Source records
# # # # #
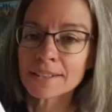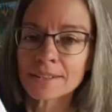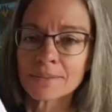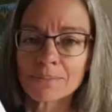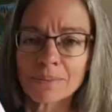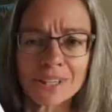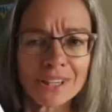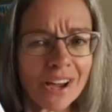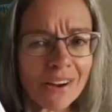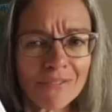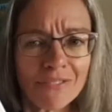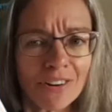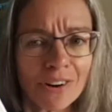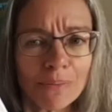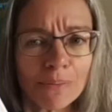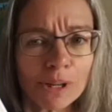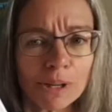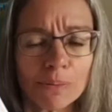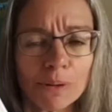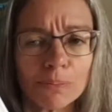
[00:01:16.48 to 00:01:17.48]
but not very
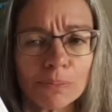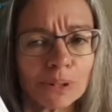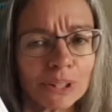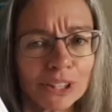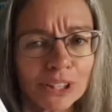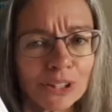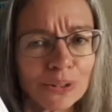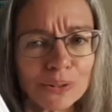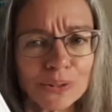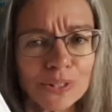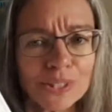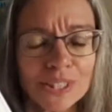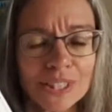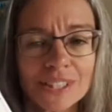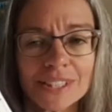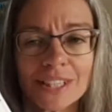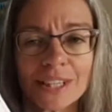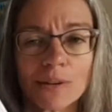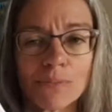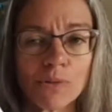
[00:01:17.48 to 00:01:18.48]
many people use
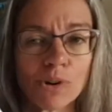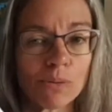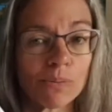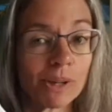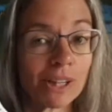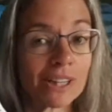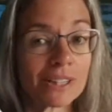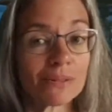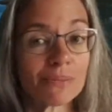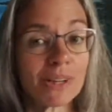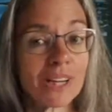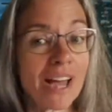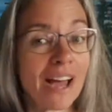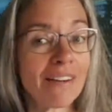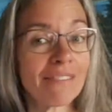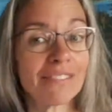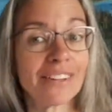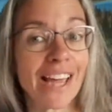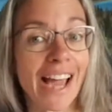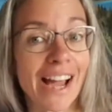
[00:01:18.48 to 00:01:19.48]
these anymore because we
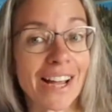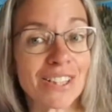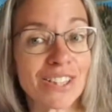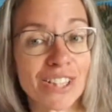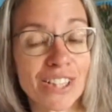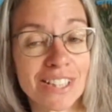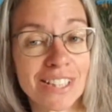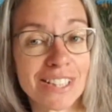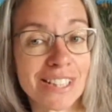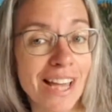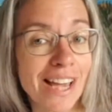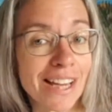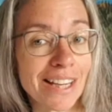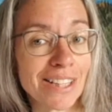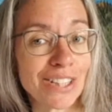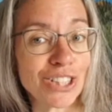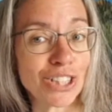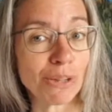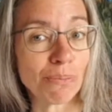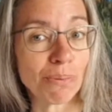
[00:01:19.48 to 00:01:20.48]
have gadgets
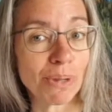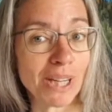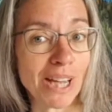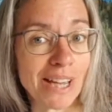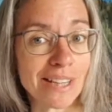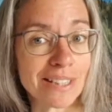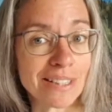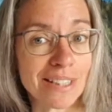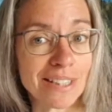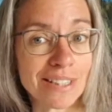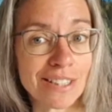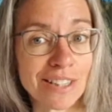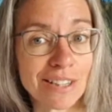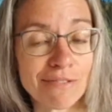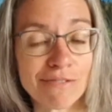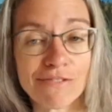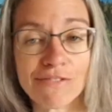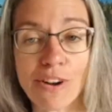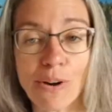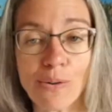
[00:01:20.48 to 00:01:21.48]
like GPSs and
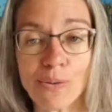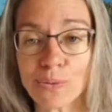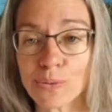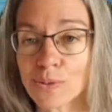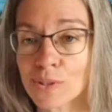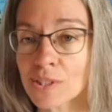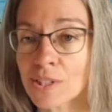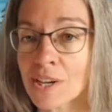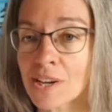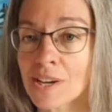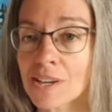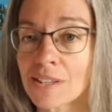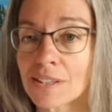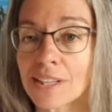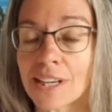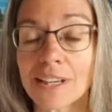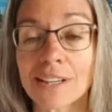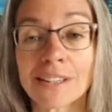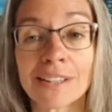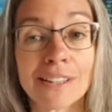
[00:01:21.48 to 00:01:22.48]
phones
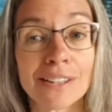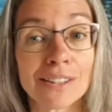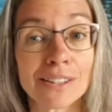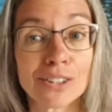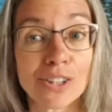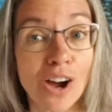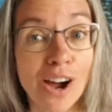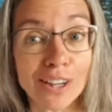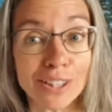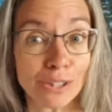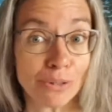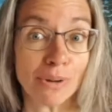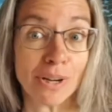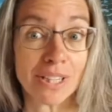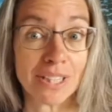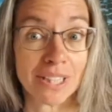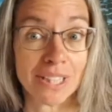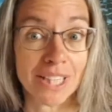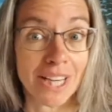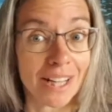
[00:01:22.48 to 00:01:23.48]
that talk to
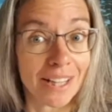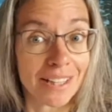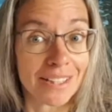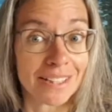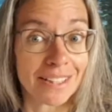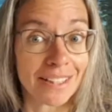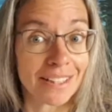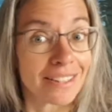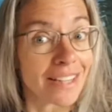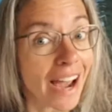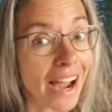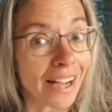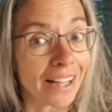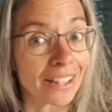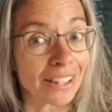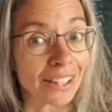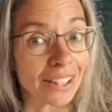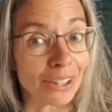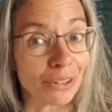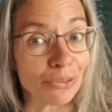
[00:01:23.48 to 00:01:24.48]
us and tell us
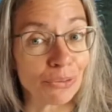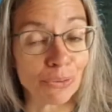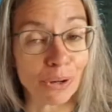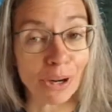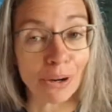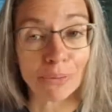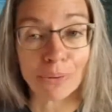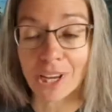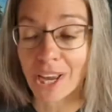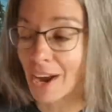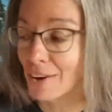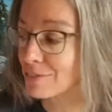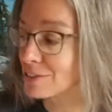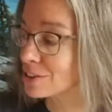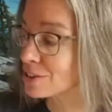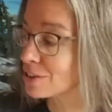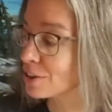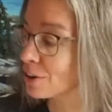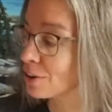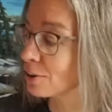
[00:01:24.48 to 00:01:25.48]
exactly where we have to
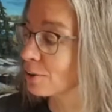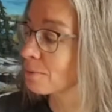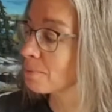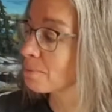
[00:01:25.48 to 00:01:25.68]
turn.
# # # # #
Reproduce the records in full and leave the images behind.

> _RESULT FOR THIS TASK_
[00:01:16.48 to 00:01:17.48]
but not very
[00:01:17.48 to 00:01:18.48]
many people use
[00:01:18.48 to 00:01:19.48]
these anymore because we
[00:01:19.48 to 00:01:20.48]
have gadgets
[00:01:20.48 to 00:01:21.48]
like GPSs and
[00:01:21.48 to 00:01:22.48]
phones
[00:01:22.48 to 00:01:23.48]
that talk to
[00:01:23.48 to 00:01:24.48]
us and tell us
[00:01:24.48 to 00:01:25.48]
exactly where we have to
[00:01:25.48 to 00:01:25.68]
turn.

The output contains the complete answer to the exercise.